Born in Racine, Wis., Vreeland grew up in North Hollywood, where trips to the library with her father, an aviation production manager, introduced her to the poetry of Robert Louis Stevenson, the short stories of Guy de Maupassant and the power of words.
“I was a too-sensitive child,” she later would write, “unable to distinguish between truth and fiction, prone to nightmares, gouged by cruelty.” Parental attempts at soothing her — “It’s only a story” — carried little weight then and would strike her as ironic later, after her own literary career took hold.
From her mother came a love of the visual arts, passed down through relatives who painted portraits and landscapes.
After the family moved to San Diego, a neighbor going out of town on a trip asked Vreeland to water the plants. The neighbor was Harriet Haskell, an English professor at San Diego State University, and her house was filled with art books, pottery and weavings that filled the 12-year-old with a sense of exotic wonder that decades later she turned into one of her first published short stories.
After majoring in literature at San Diego State, Vreeland spent 30 years in the classrooms at Madison and University City high schools teaching and began writing articles about art, culture and travel. But the idea of writing a book intimidated her until a friend suggested she take it one step at a time: “Can you write a chapter?”
Her first novel, “What Love Sees,” told the story of Forrest and Jean Holly, a blind couple who raised four children on a ranch in Ramona. It was turned into a TV movie in 1996.
“Girl in Hyacinth Blue,” which traces a purported Vermeer painting across the centuries and through the lives of the people who owned it, was published in 1999, while the author was battling lymphoma. It was a Times’ bestseller.
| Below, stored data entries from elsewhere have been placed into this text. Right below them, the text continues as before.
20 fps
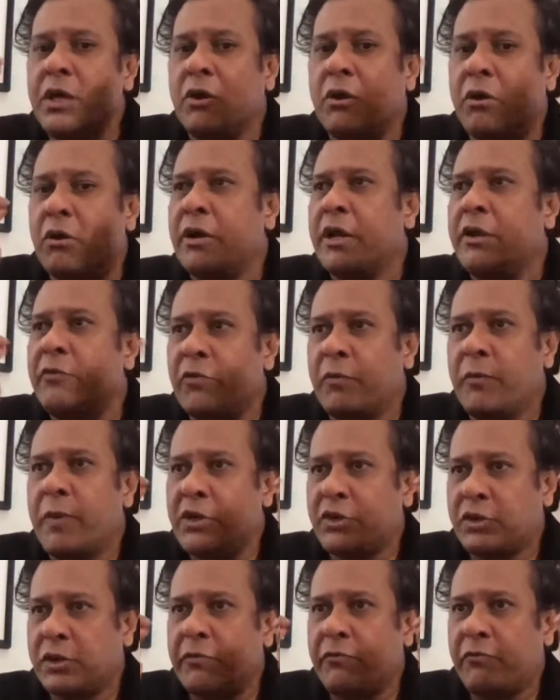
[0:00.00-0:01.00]
your
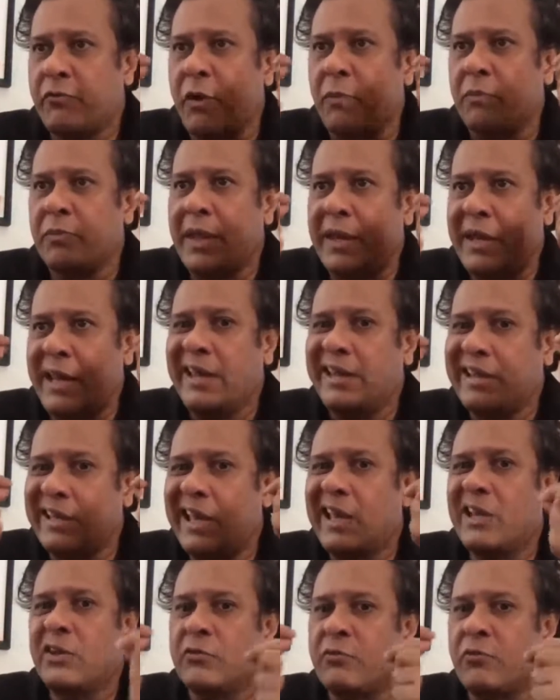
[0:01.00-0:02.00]
information from that
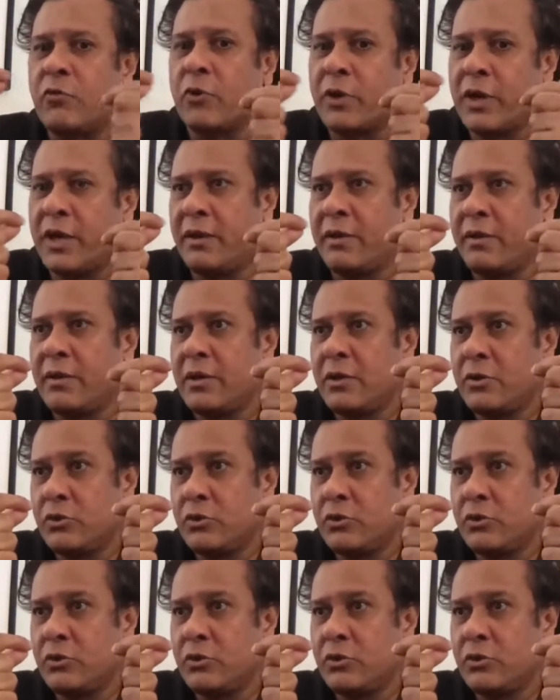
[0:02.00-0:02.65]
8K to 4K.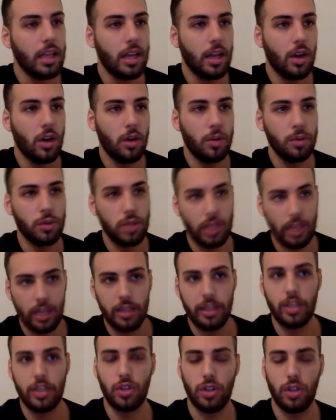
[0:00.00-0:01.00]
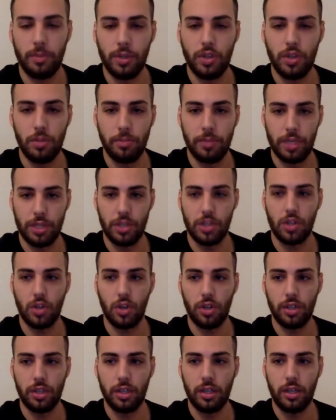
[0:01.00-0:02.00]
obviously uh, there's going to be some business
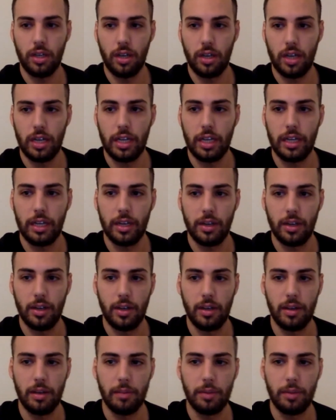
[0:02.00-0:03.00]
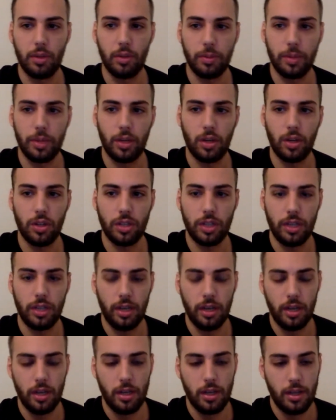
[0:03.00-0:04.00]
content and and b2b content
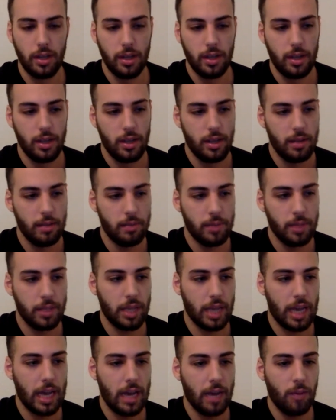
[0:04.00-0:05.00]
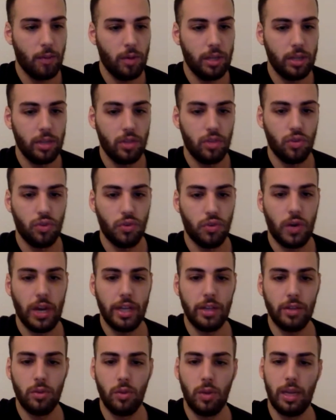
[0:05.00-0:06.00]
but i want to
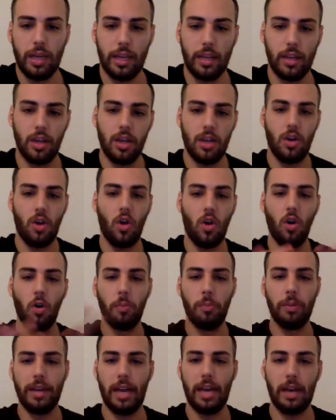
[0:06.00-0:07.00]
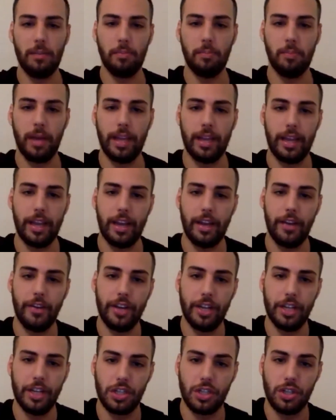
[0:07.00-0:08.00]
try to like open up my
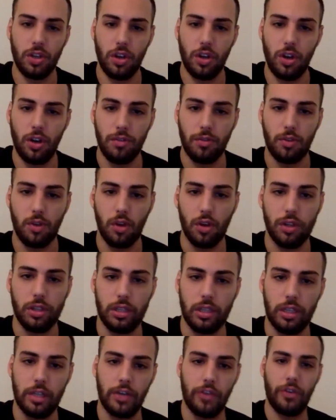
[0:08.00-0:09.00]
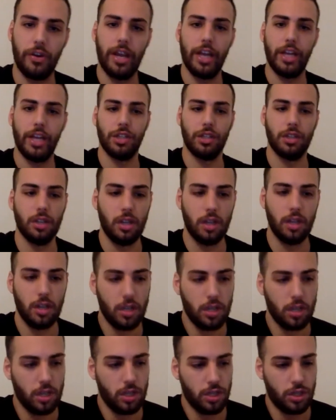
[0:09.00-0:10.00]
areas of content creation
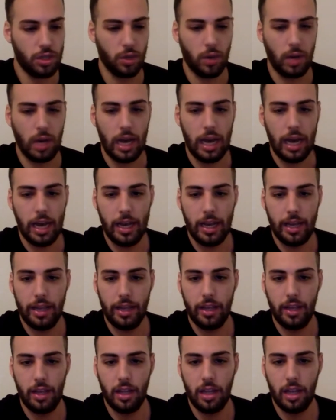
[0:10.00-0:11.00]
so I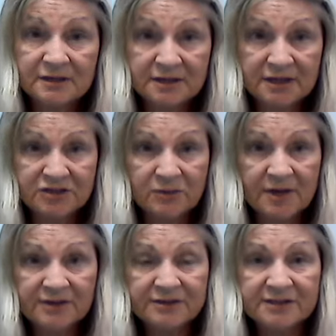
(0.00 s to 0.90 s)
Did you
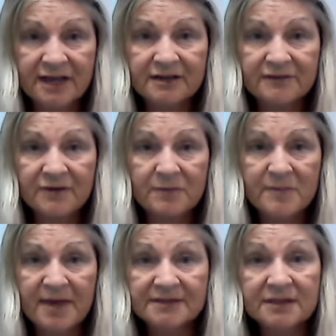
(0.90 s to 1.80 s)
understand it from a
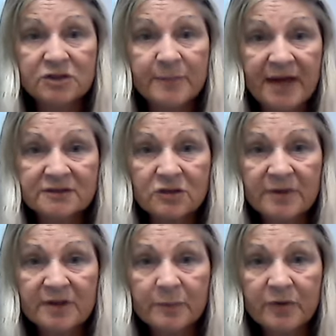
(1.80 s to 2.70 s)
message Pastor
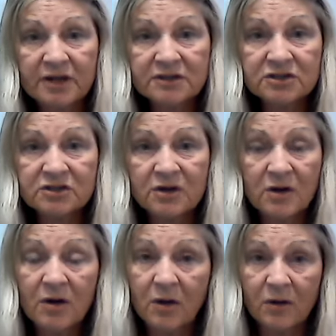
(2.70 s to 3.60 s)
Bill preached
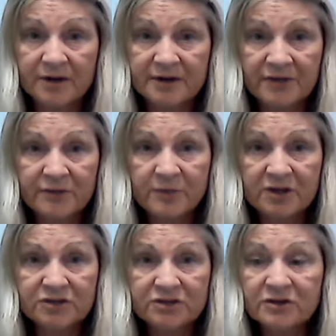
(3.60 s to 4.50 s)
or another
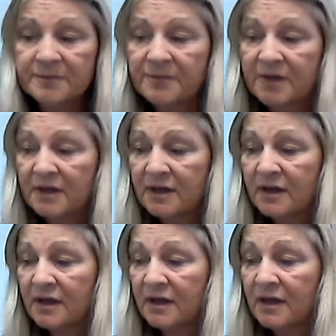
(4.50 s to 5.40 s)
preacher?
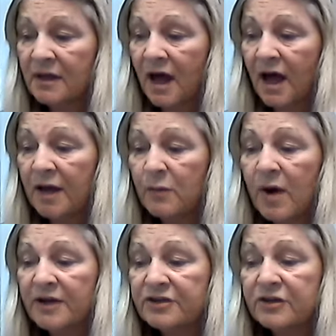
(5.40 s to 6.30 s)
I
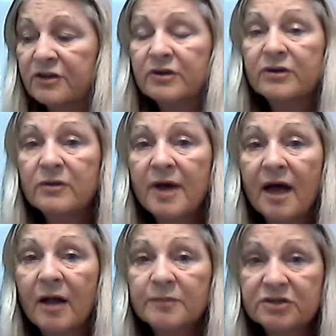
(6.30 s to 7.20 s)
wonder who
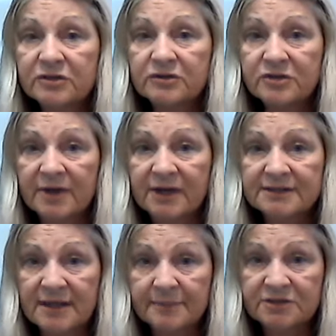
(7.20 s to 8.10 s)
helped you to
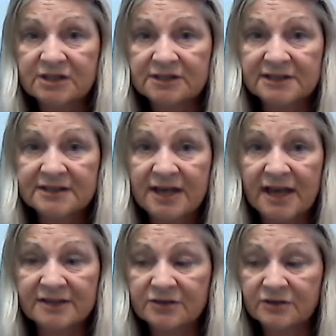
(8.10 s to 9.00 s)
accept Jesus
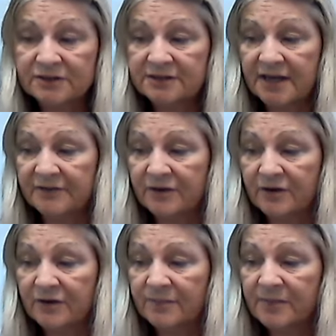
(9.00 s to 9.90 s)
as your Savior.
“True to the spirit of Vermeer, Vreeland uses art as a vehicle for capturing special moments in the lives of ordinary people,” Booklist said in its review. “True, too, to Vermeer’s legacy, she creates art that brings a unique pleasure into the lives of ordinary readers.”
Six more books followed, including “The Passion of Artemisia” in 2002, about an Italian Baroque painter; “Luncheon of the Boating Party” (2007), about Renoir; and “Clara and Mr. Tiffany” (2011), about the artist behind the leaded-glass lamps. All were Times’ bestsellers. Her books have been translated into more than 26 languages.
In a 2014 interview with the Union-Tribune, Vreeland said, “Writers have to be observant. Every nuance, every inflection in a voice, the quality of air even — they all get mixed up in this soup of the story developing in our minds. We can’t ignore these little intuitions because sometimes that’s where you find treasures.”
Vreeland is survived by her husband, Kip Gray.